In prepared remarks and after having listened to the greetings of Commission President, Cardinal O’Malley and other members of the Commission, Pope Francis said “I wish to share with you the profound pain I feel in my soul for the situation of abused children, as I have had occasion to do recently several times”. 

Painful experience for the Church

Describing the sex abuse scandal as a terrible evil for the whole of humanity, the Pope said it has also been a very painful experience for the Church: “We are ashamed of the abuses committed by holy ministers, who should be the most trustworthy”. 

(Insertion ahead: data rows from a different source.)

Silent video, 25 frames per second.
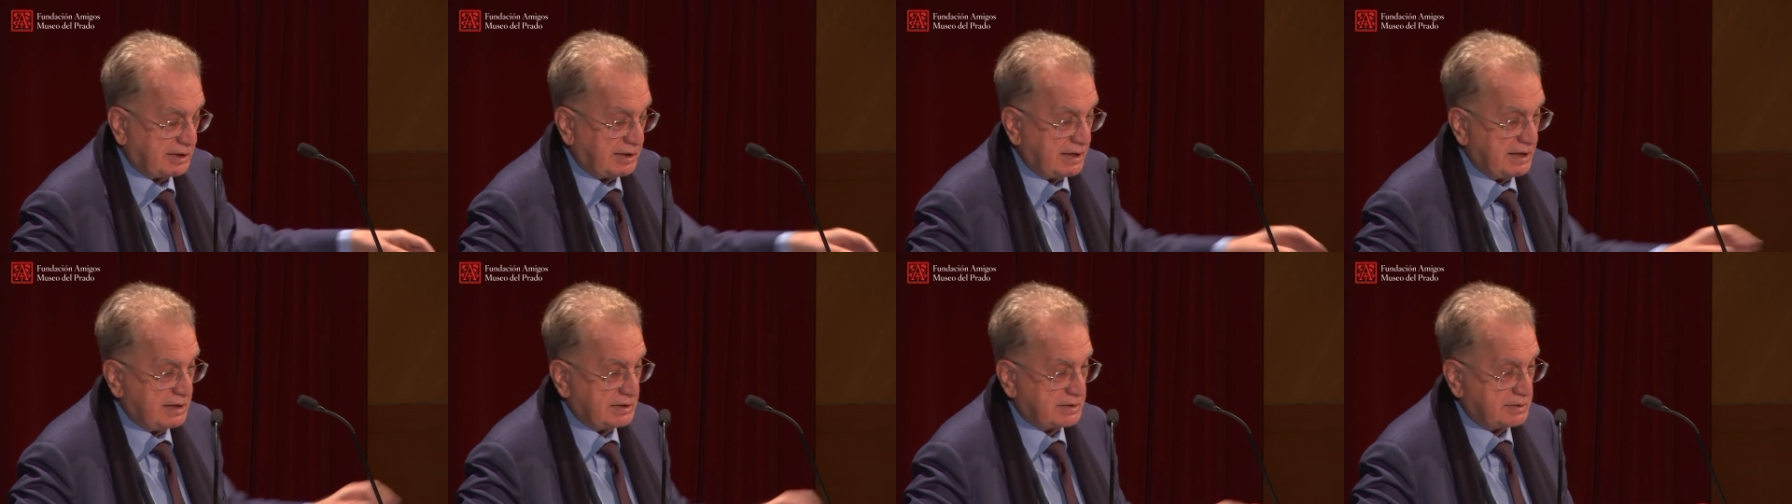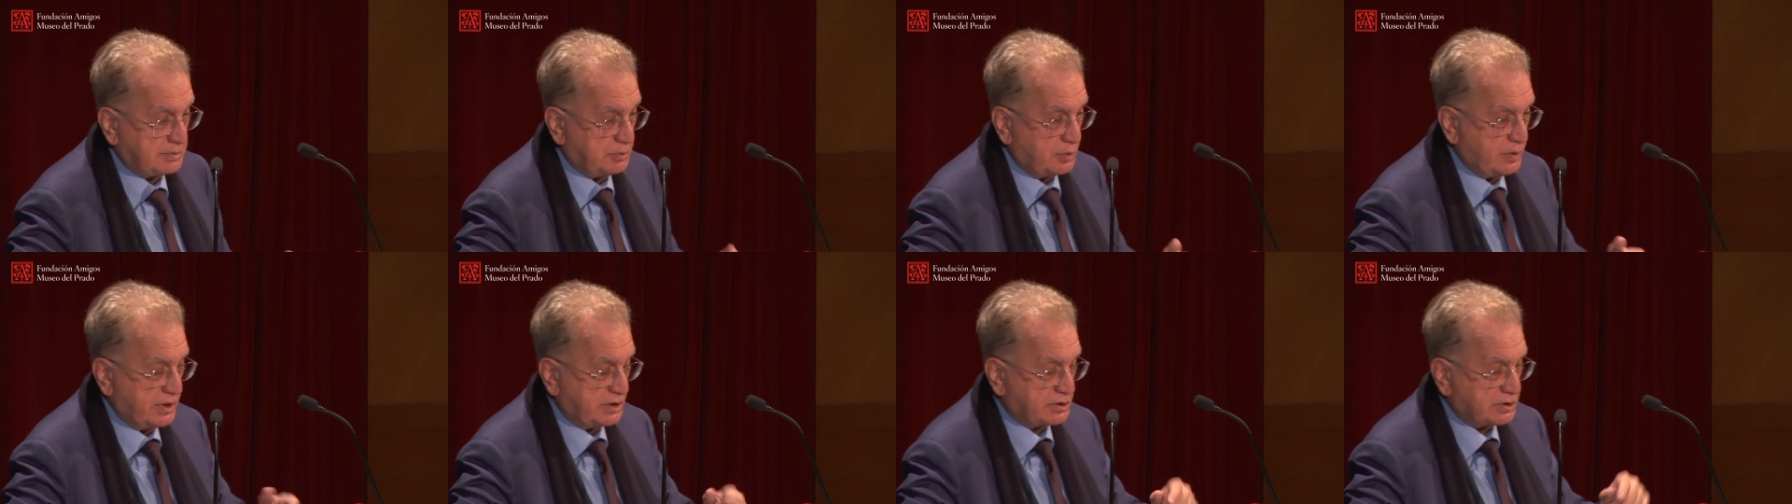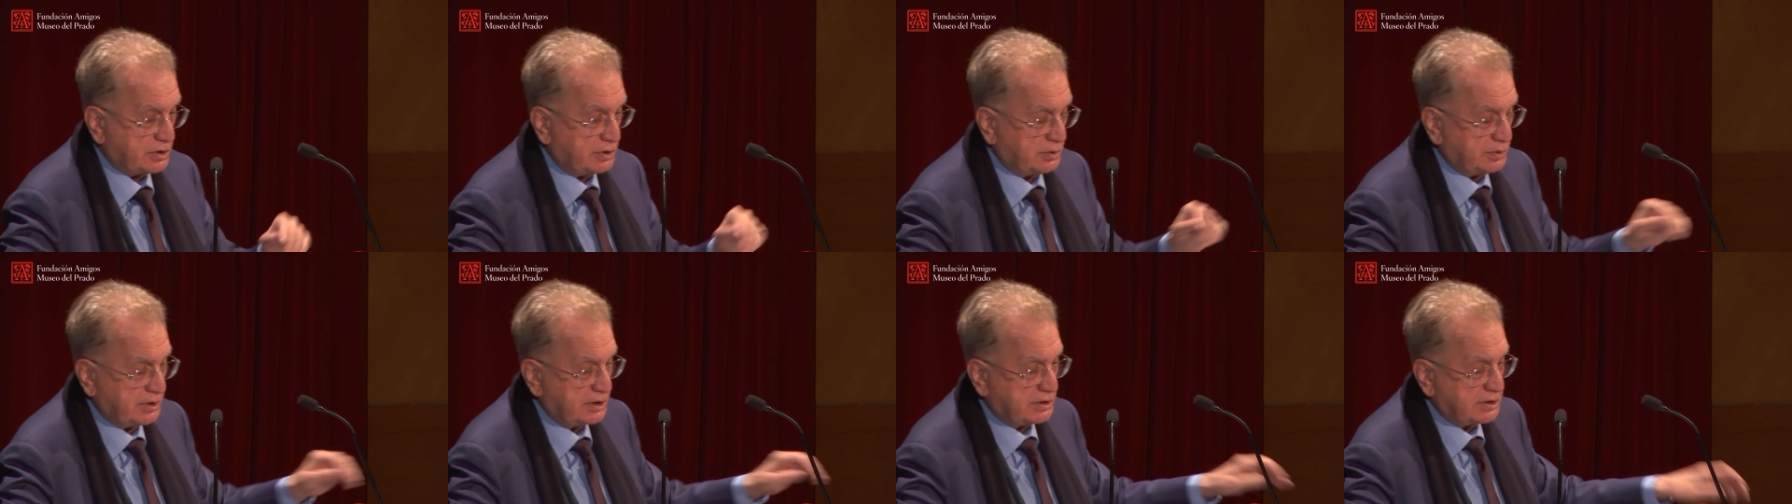And we
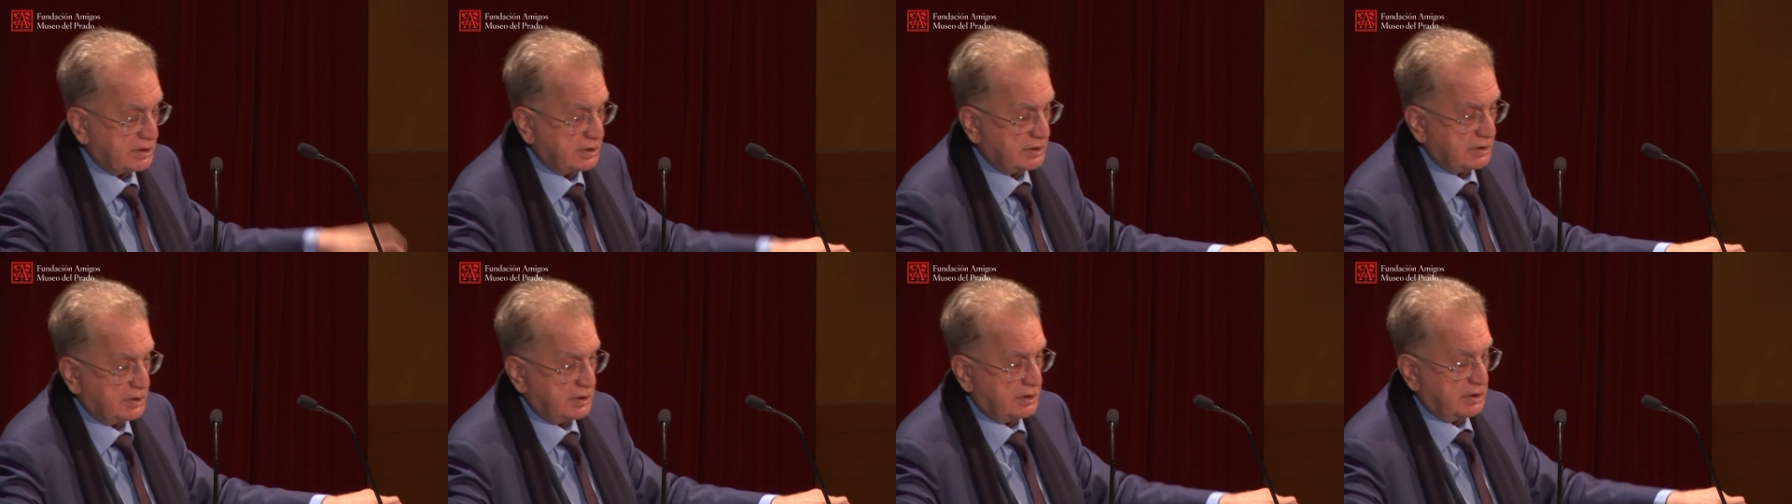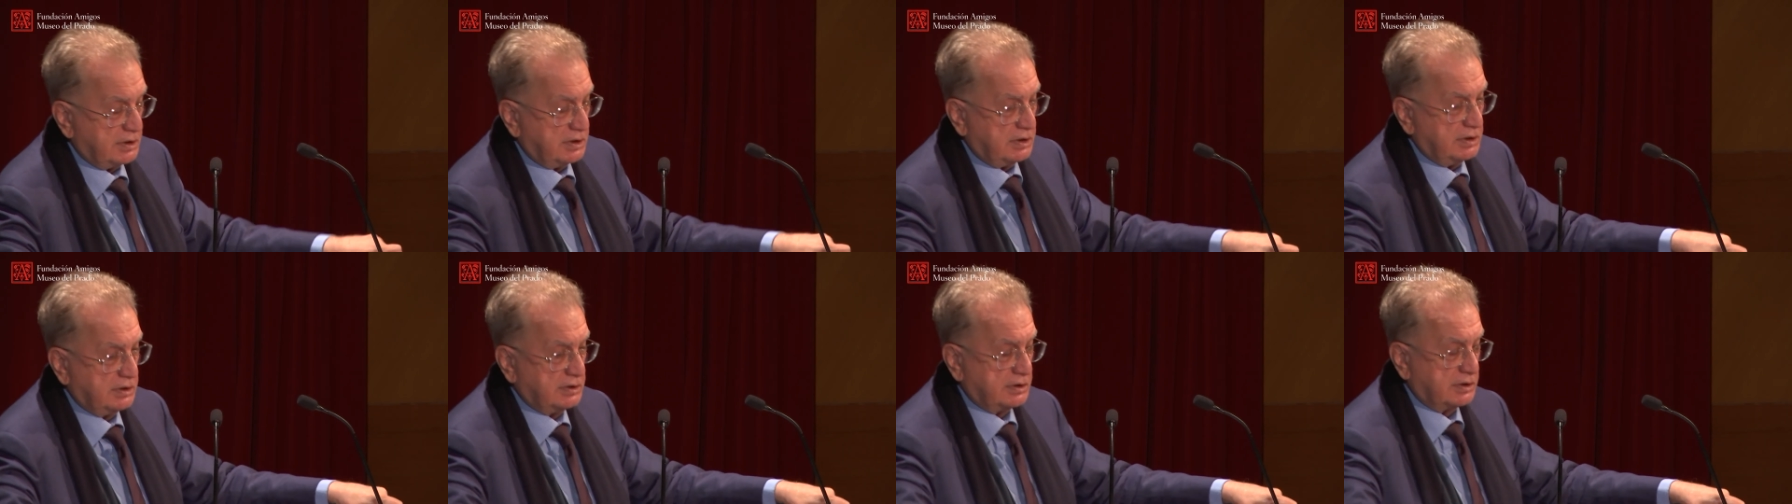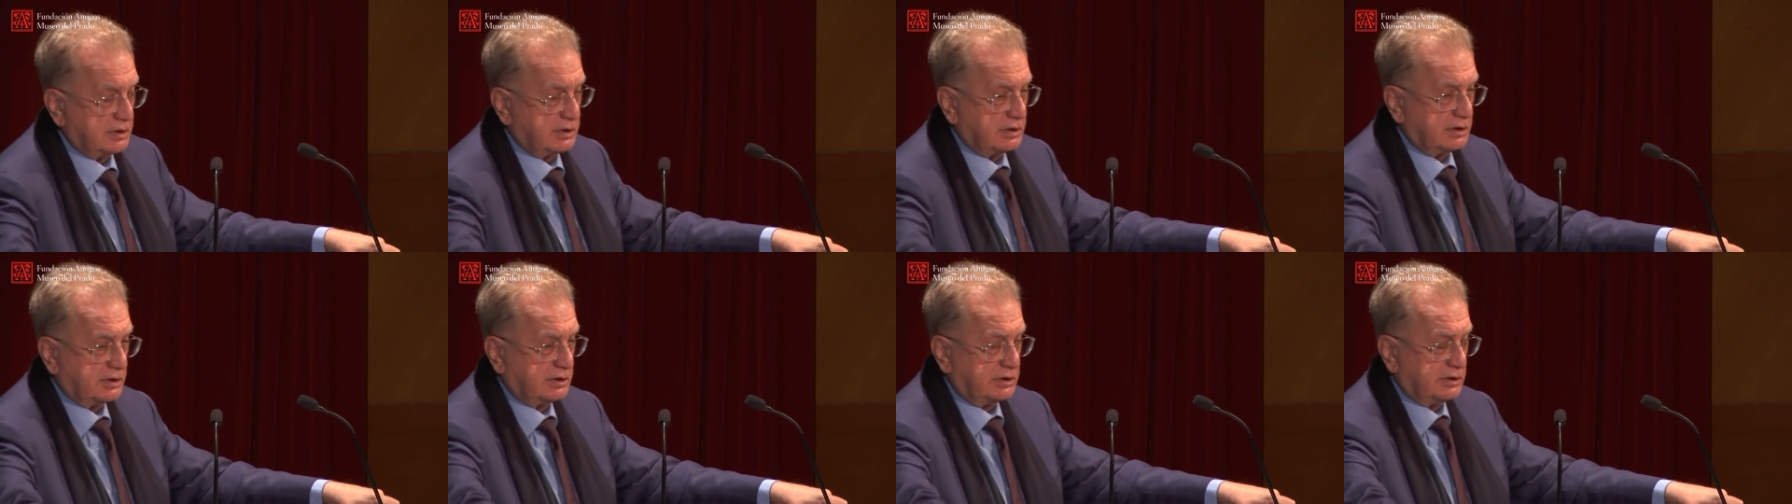showed it in
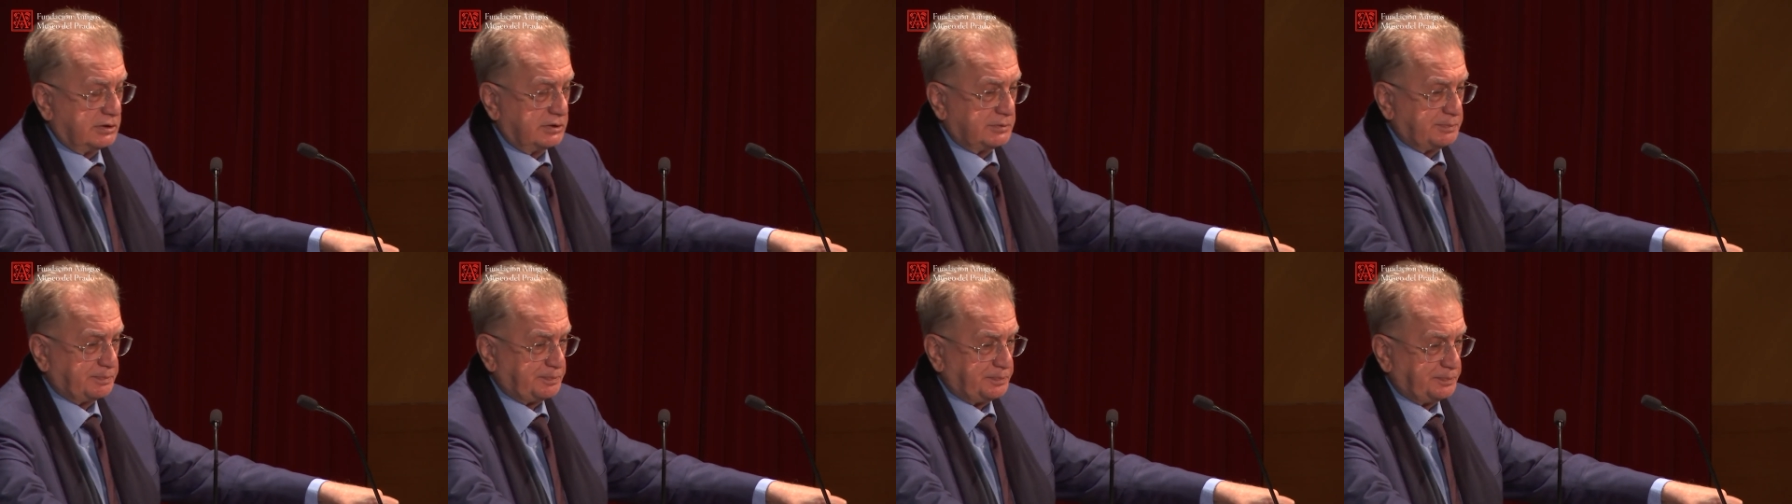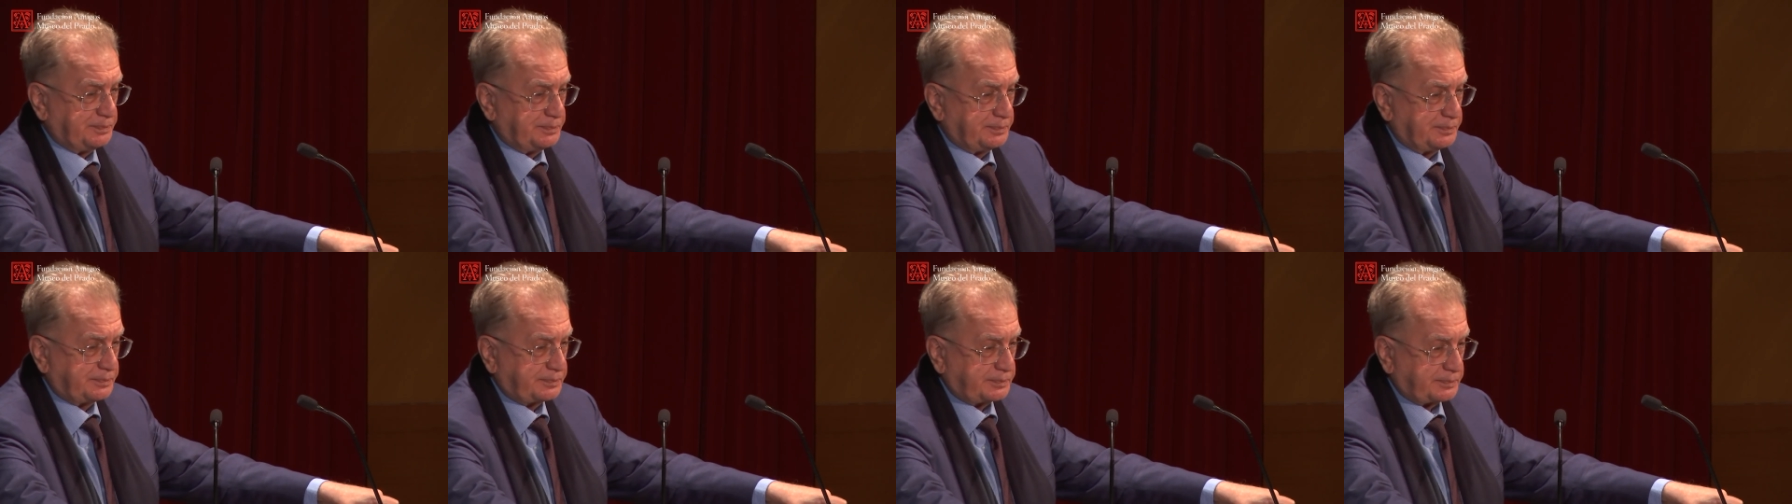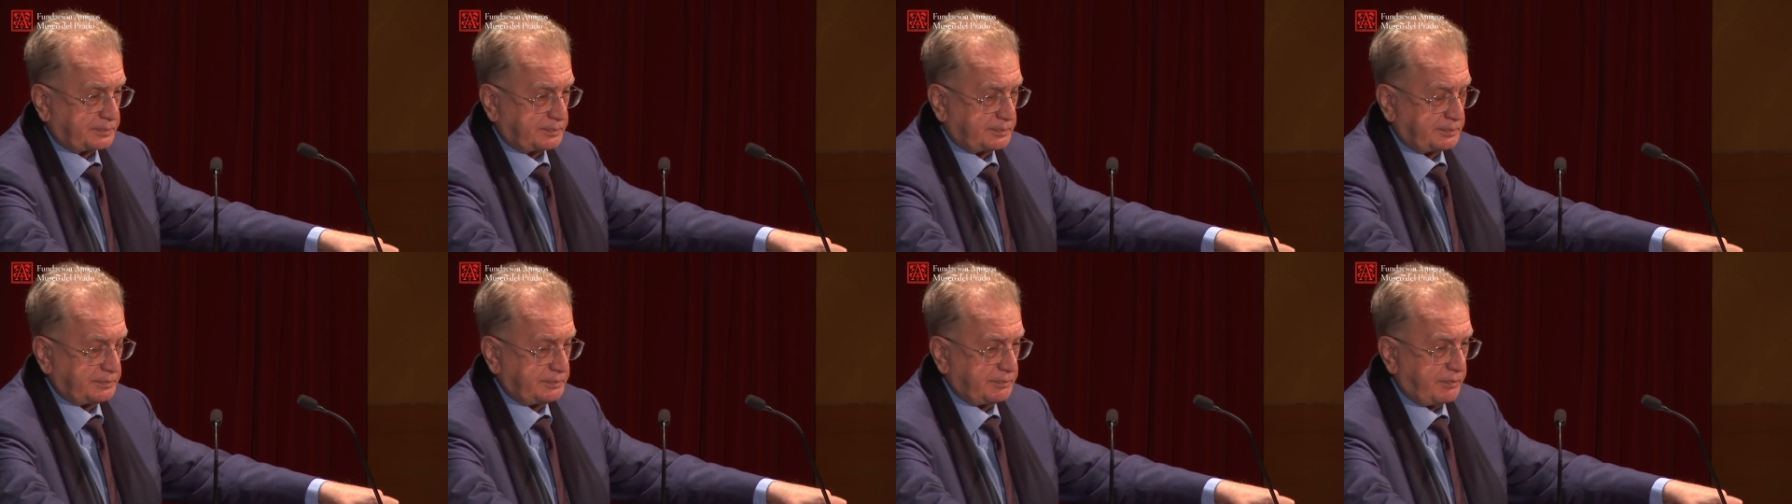
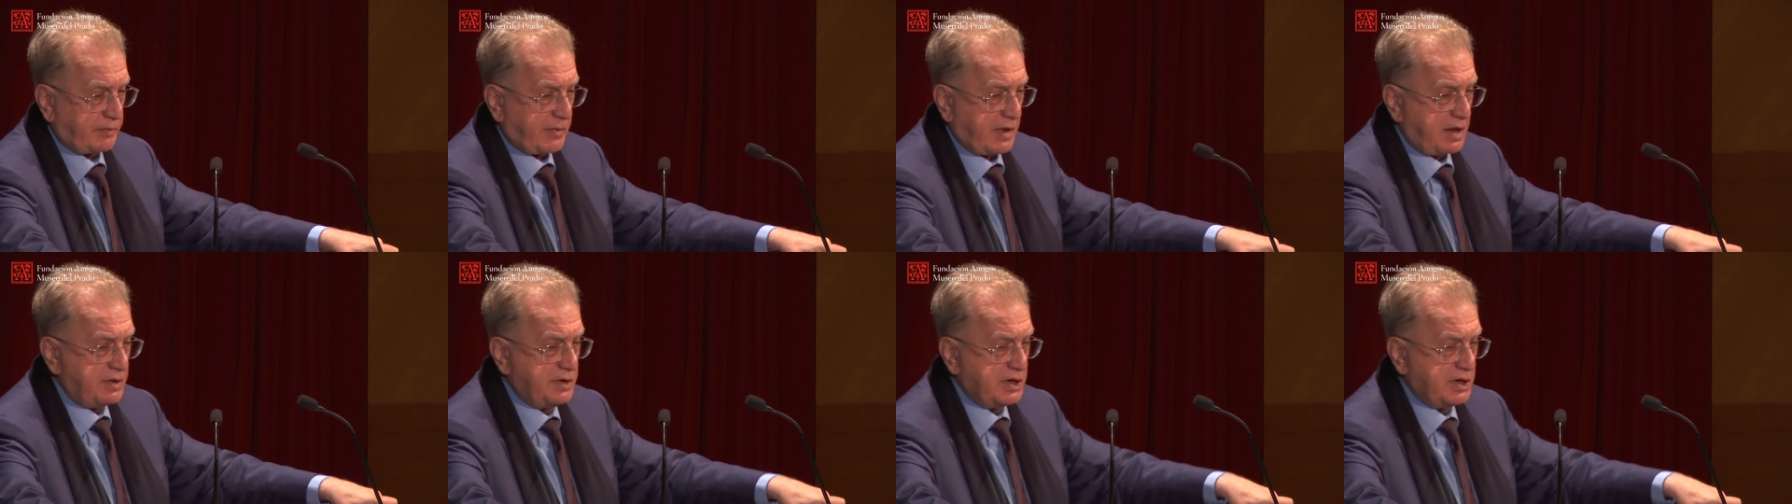uh,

“Let me say quite clearly that sexual abuse is a horrible sin, completely opposite and in contradiction to what Christ and the Church teach us” he said. 

Recalling the fact that he has had the privilege of listening to the stories that victims and survivors of abuses have wanted to share, Pope Francis observed that meetings such as these continue to nourish the personal commitment of all involved in the Commission to do everything possible to combat this evil and eliminate it. 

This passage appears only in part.